"What I say to you, I say to everyone: Watch!" Mark 13:37
I have missed several days writing here because I was surrounded by family and wanted most of all to be with them. Yesterday, when I woke up I had a terrible headache and my stomach was volatile. I tried to get up and be with the gang but for all my effort, it was nearly impossible to lift my head or move without pain. The last thing I wanted to be was sick while my daughters were home and we were able to be together as a family. No one had to go to work or be occupied elsewhere. And yet, there I was felled by a stomach bug, stuck in the house, feeling frustrated and guilty when I wasn't sleeping. Today, feeling much better, I still feel the loss of a day that I cannot get back. Wishing and hoping won't make it come back. So, I only hope I can find another day, another way for all of us to be together, enjoying each other, since being with them is of singular importance in my life. I don't want to wait for another time for us to be together, but I will cherish and make the most of today.

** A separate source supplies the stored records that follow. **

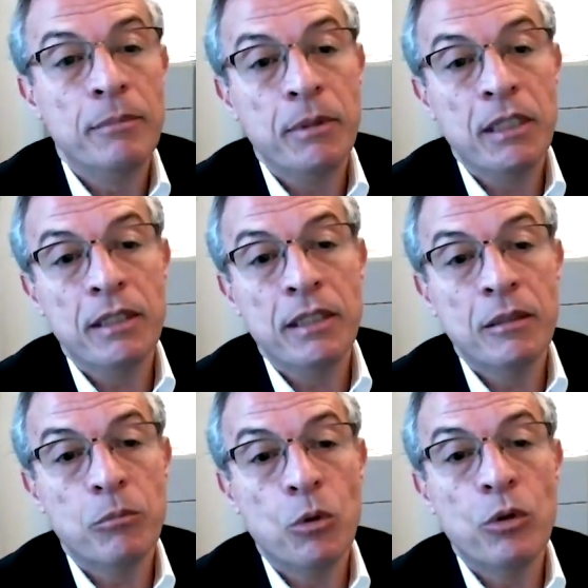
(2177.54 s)

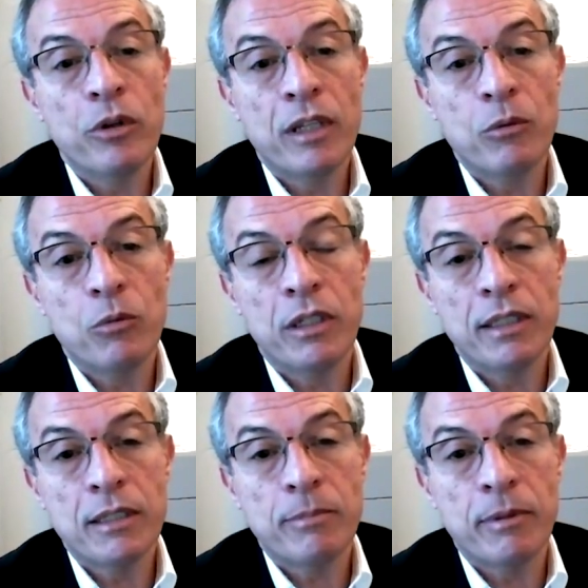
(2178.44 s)
meaning more than one
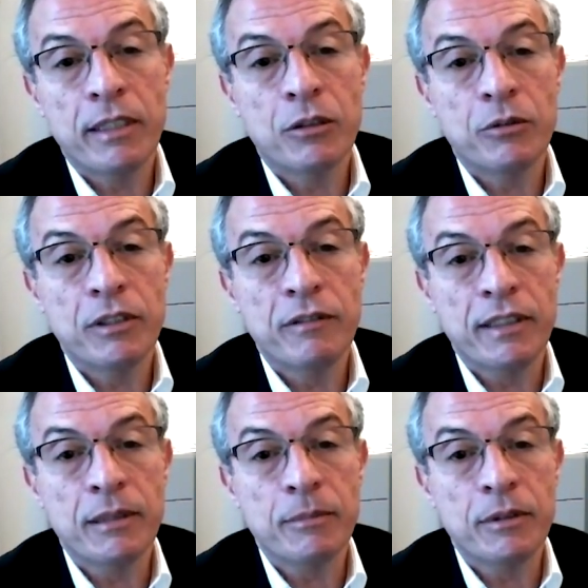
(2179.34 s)
explanatory
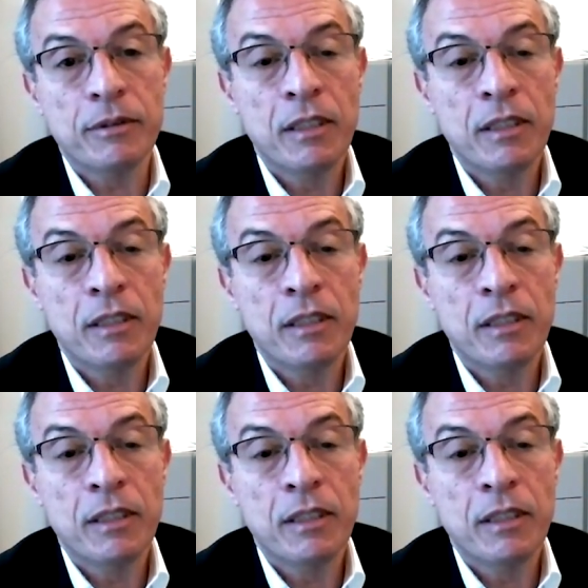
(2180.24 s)
variable.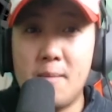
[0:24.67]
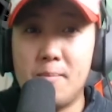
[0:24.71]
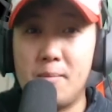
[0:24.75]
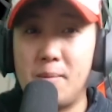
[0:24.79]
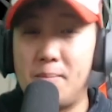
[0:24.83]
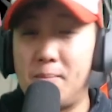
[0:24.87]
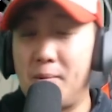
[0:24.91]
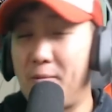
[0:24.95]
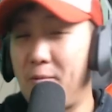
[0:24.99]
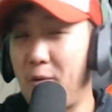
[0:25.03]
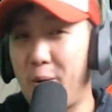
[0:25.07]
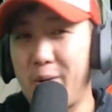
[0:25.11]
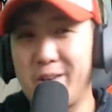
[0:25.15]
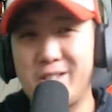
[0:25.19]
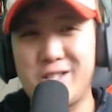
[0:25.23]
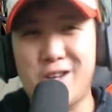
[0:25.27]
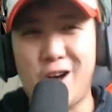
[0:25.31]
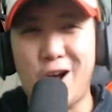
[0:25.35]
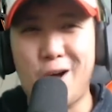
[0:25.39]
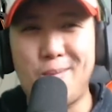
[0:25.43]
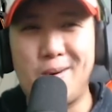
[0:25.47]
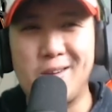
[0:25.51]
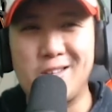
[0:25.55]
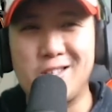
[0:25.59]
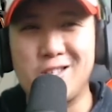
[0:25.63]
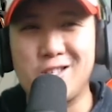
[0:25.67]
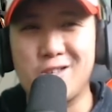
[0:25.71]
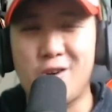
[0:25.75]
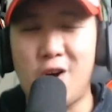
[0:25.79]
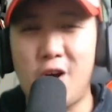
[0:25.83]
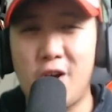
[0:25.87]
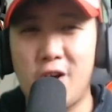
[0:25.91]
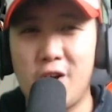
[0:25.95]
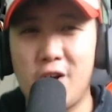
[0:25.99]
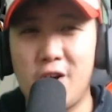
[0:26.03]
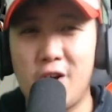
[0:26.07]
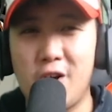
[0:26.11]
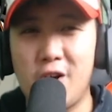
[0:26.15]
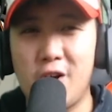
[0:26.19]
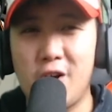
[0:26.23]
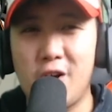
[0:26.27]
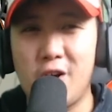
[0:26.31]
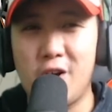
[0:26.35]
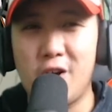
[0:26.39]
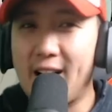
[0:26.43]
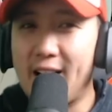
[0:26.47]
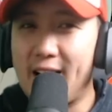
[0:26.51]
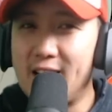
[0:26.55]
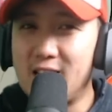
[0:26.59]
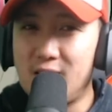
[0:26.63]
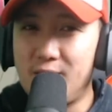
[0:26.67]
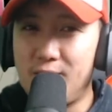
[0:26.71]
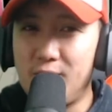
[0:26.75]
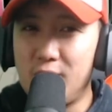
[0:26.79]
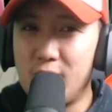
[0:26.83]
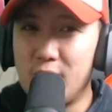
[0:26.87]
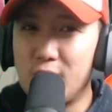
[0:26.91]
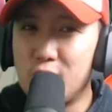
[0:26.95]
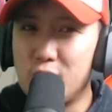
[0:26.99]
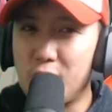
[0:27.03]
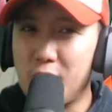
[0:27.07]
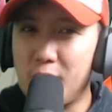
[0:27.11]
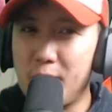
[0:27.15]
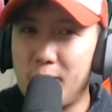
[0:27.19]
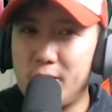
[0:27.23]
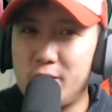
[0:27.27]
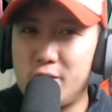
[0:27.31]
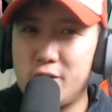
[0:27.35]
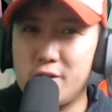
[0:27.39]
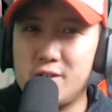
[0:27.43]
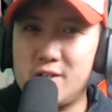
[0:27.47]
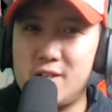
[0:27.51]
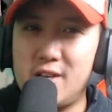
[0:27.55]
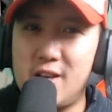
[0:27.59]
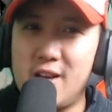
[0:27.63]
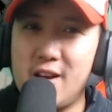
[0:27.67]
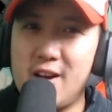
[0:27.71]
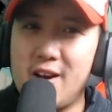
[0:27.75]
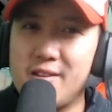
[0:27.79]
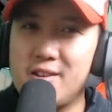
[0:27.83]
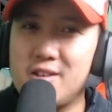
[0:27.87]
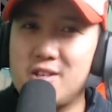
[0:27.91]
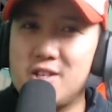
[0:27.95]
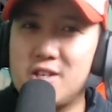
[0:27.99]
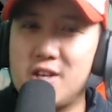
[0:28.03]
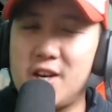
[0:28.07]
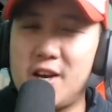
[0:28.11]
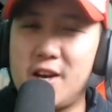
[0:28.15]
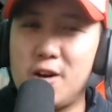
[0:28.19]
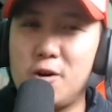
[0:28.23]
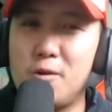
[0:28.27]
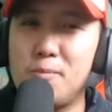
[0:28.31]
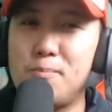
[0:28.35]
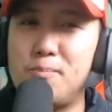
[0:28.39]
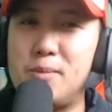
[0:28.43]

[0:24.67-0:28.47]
But before we talk about Strago, guys, if you enjoy what you're seeing on this channel,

Today is the first Sunday in Advent, the season where we watch and wait and prepare ourselves for the coming of Christ as a child in Bethlehem and in a new way in our lives. This is a season where things we don't expect change our lives completely. This is the season where the earth shifts, where the cold bears down, when the sun struggles to rise and we wait with expectation for a new beginning. I hate to be told to wait. I don't like being told to be patient and I personally would rather know what is coming than be surprised.
In this season, we are challenged to wait as God works to bring new life and promise into our world. We are asked to be patient when we are so used to having information in an instant. And yet, there is also something incredibly holy about the process of waiting. When I was carrying each of our three daughters, I remember being so impatient at first, and then enjoying each day as I woke to find new growth, new movement, new signs of life. They were worth every minute of the waiting, whether I liked the waiting or not. And that gave it a holy sense, this waiting which was beyond my control and my limitations. What God created was nothing short of a miracle in each one, and nothing I could have made with my own hands and my own impatient self.

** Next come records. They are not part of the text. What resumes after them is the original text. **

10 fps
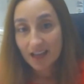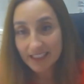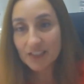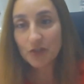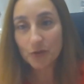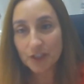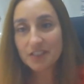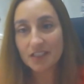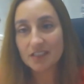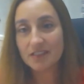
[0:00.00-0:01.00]

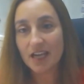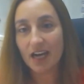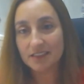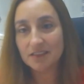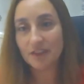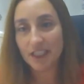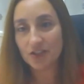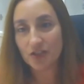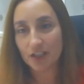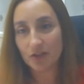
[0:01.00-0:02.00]
increases the
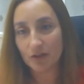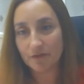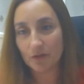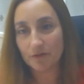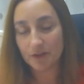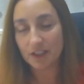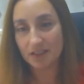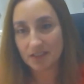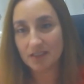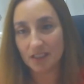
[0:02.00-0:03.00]
activation of
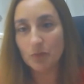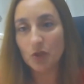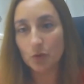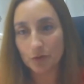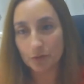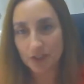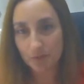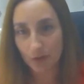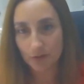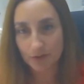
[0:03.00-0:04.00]
this immune
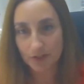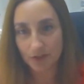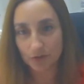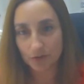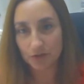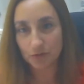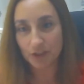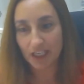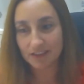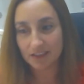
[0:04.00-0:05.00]
response in order to
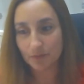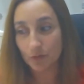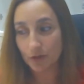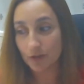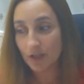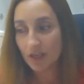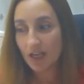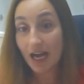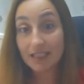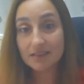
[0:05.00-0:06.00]
get it more
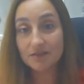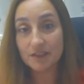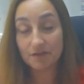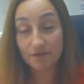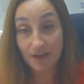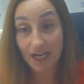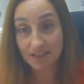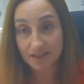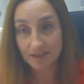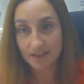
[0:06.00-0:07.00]
active and
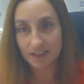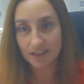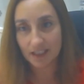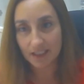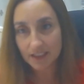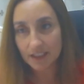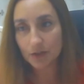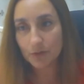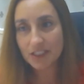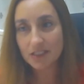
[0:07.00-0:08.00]
faster. And
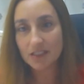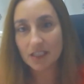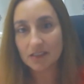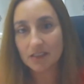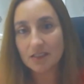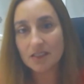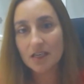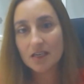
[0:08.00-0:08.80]
here we see that it's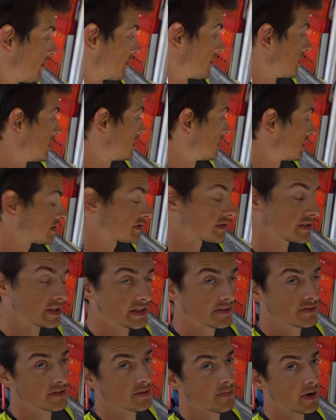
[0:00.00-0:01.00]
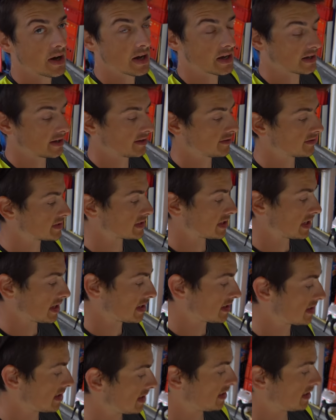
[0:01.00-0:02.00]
I really need to leave the bike outside,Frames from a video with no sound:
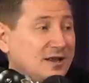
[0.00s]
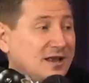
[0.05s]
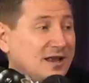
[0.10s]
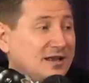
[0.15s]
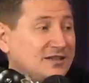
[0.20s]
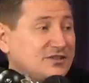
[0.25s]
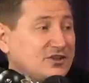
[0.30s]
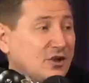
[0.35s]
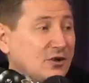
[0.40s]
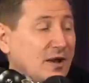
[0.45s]

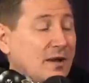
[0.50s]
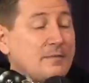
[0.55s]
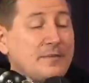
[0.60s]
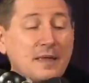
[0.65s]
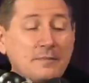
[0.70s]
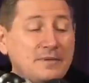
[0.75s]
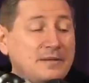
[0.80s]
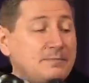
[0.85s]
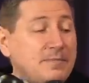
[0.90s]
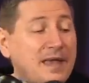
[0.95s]
So, I
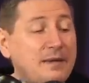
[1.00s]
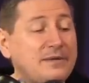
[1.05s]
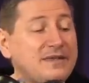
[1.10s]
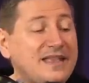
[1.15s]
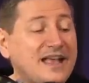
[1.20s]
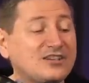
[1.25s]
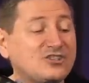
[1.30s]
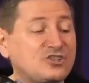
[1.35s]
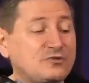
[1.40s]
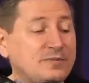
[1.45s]
mean, maybe that's
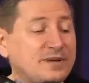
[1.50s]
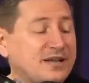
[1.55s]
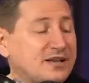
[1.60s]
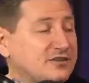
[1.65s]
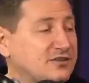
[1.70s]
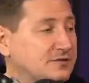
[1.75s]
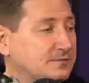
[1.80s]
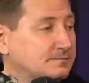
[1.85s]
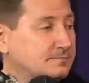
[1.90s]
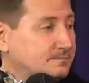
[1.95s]
was that because,
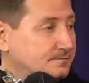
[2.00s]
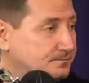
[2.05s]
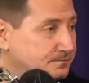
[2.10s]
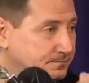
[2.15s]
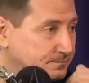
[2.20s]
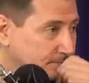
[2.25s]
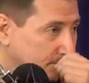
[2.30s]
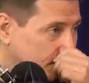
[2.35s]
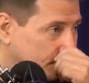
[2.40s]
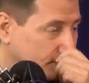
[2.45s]
the picture that
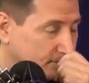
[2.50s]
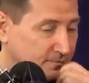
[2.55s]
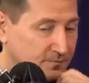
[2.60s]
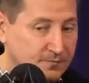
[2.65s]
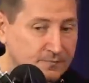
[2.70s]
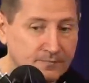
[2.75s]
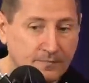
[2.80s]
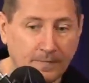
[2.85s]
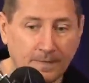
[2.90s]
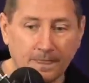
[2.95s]
was up when we
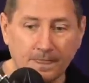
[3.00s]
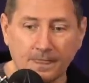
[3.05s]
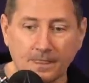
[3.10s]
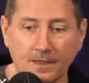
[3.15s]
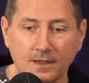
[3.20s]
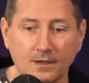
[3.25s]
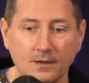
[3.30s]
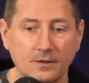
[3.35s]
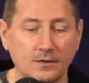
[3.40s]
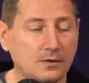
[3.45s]
were
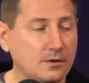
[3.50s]
reading.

Today, I want to begin this season of Advent by offering my impatience and this season to God. I want to watch and wait, to watch out for signs of new life and declare them when I see them. I want to open my heart as I wait, I want to break loose of control and open to God's spirit. It is hard and scary for me to wait, but everything in my life that is holy and miraculous came in its own time, in God's time and completely more wonderful than I could have imagined. May we all live courageously open to God in this season. May we wait for love to knock us over, fill us to the brim and make holy and new that which has laid broken and shattered. May this Advent begin with us offering the days to God, letting go of control, and waiting for love to break through all the dark places.